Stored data
= = = = = = =

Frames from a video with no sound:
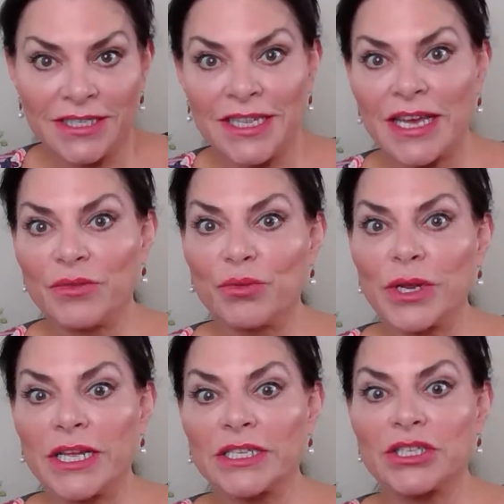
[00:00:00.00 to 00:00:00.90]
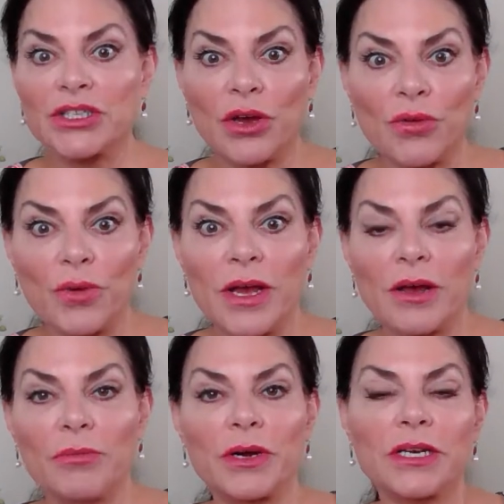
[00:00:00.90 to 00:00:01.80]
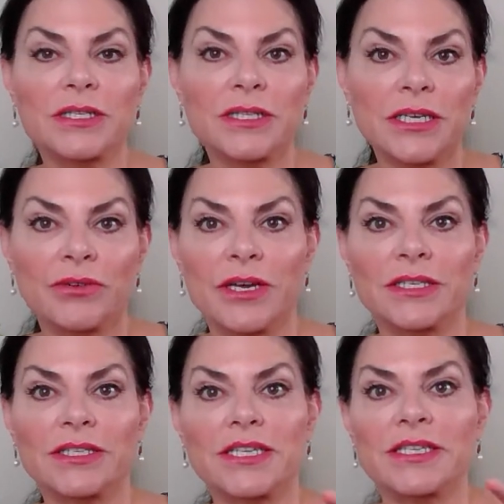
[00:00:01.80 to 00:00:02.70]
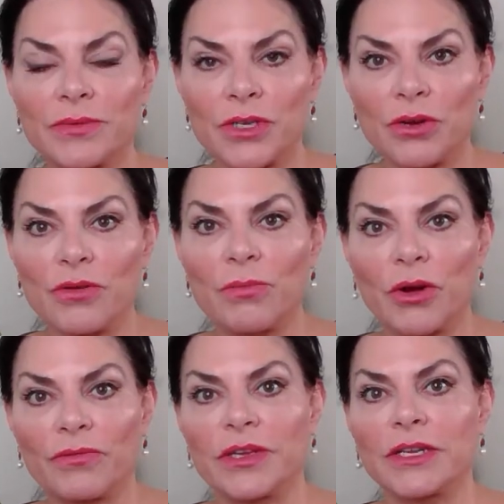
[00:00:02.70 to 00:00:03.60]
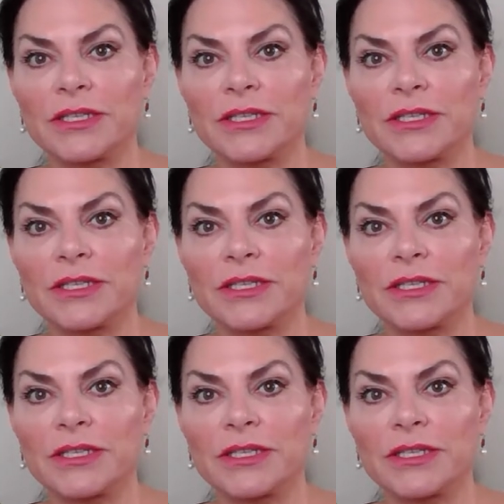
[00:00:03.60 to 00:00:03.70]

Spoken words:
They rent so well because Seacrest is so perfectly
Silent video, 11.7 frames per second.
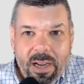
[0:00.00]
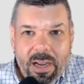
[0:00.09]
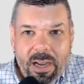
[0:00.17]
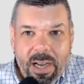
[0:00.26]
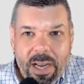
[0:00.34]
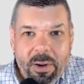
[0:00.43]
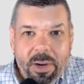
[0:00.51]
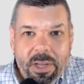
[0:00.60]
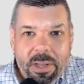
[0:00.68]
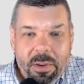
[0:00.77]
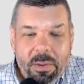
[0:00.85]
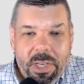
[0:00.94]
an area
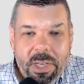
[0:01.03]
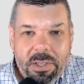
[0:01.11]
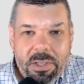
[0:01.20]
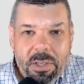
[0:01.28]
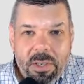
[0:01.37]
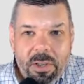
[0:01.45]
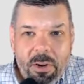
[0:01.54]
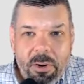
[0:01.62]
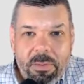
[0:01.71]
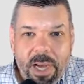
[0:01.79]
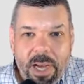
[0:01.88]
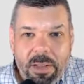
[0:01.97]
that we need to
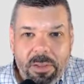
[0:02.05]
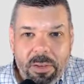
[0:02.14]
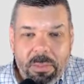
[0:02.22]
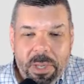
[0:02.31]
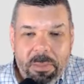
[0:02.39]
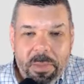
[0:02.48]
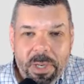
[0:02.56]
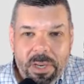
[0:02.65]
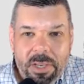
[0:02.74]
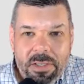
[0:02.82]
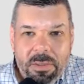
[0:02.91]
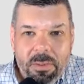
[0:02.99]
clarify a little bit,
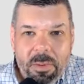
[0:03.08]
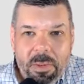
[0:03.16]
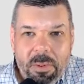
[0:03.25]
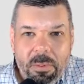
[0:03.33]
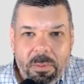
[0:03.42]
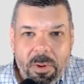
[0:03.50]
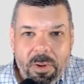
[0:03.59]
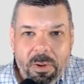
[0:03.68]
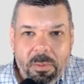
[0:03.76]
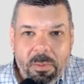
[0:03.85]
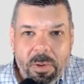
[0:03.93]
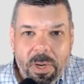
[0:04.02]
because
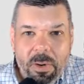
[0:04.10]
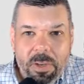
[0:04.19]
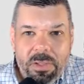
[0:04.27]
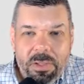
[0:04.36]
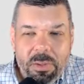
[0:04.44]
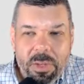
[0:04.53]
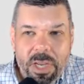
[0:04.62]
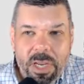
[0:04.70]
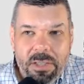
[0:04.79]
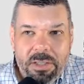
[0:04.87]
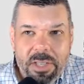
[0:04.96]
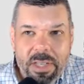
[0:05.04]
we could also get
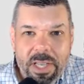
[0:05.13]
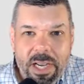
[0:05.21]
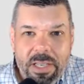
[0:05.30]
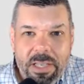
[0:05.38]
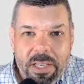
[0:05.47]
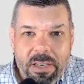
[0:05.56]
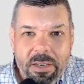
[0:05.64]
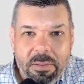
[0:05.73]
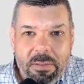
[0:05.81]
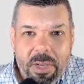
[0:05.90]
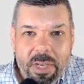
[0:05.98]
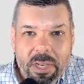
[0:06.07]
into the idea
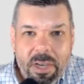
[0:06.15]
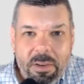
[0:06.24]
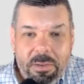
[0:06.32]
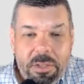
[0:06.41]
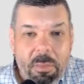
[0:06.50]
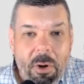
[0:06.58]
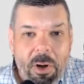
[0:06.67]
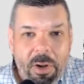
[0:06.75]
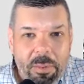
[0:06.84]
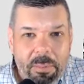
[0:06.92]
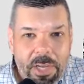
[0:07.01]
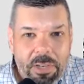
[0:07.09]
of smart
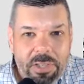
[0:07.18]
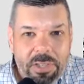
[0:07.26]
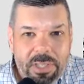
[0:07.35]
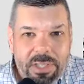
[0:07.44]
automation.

= = = = = = =

• **REQUIRED WORK**:
Produce a verbatim copy of every entry, excluding pictures.

• **OUTPUT OF THE EXERCISE**:
Frames from a video with no sound:
[00:00:00.00 to 00:00:00.90]
[00:00:00.90 to 00:00:01.80]
[00:00:01.80 to 00:00:02.70]
[00:00:02.70 to 00:00:03.60]
[00:00:03.60 to 00:00:03.70]

Spoken words:
They rent so well because Seacrest is so perfectly
Silent video, 11.7 frames per second.
[0:00.00]
[0:00.09]
[0:00.17]
[0:00.26]
[0:00.34]
[0:00.43]
[0:00.51]
[0:00.60]
[0:00.68]
[0:00.77]
[0:00.85]
[0:00.94]
an area
[0:01.03]
[0:01.11]
[0:01.20]
[0:01.28]
[0:01.37]
[0:01.45]
[0:01.54]
[0:01.62]
[0:01.71]
[0:01.79]
[0:01.88]
[0:01.97]
that we need to
[0:02.05]
[0:02.14]
[0:02.22]
[0:02.31]
[0:02.39]
[0:02.48]
[0:02.56]
[0:02.65]
[0:02.74]
[0:02.82]
[0:02.91]
[0:02.99]
clarify a little bit,
[0:03.08]
[0:03.16]
[0:03.25]
[0:03.33]
[0:03.42]
[0:03.50]
[0:03.59]
[0:03.68]
[0:03.76]
[0:03.85]
[0:03.93]
[0:04.02]
because
[0:04.10]
[0:04.19]
[0:04.27]
[0:04.36]
[0:04.44]
[0:04.53]
[0:04.62]
[0:04.70]
[0:04.79]
[0:04.87]
[0:04.96]
[0:05.04]
we could also get
[0:05.13]
[0:05.21]
[0:05.30]
[0:05.38]
[0:05.47]
[0:05.56]
[0:05.64]
[0:05.73]
[0:05.81]
[0:05.90]
[0:05.98]
[0:06.07]
into the idea
[0:06.15]
[0:06.24]
[0:06.32]
[0:06.41]
[0:06.50]
[0:06.58]
[0:06.67]
[0:06.75]
[0:06.84]
[0:06.92]
[0:07.01]
[0:07.09]
of smart
[0:07.18]
[0:07.26]
[0:07.35]
[0:07.44]
automation.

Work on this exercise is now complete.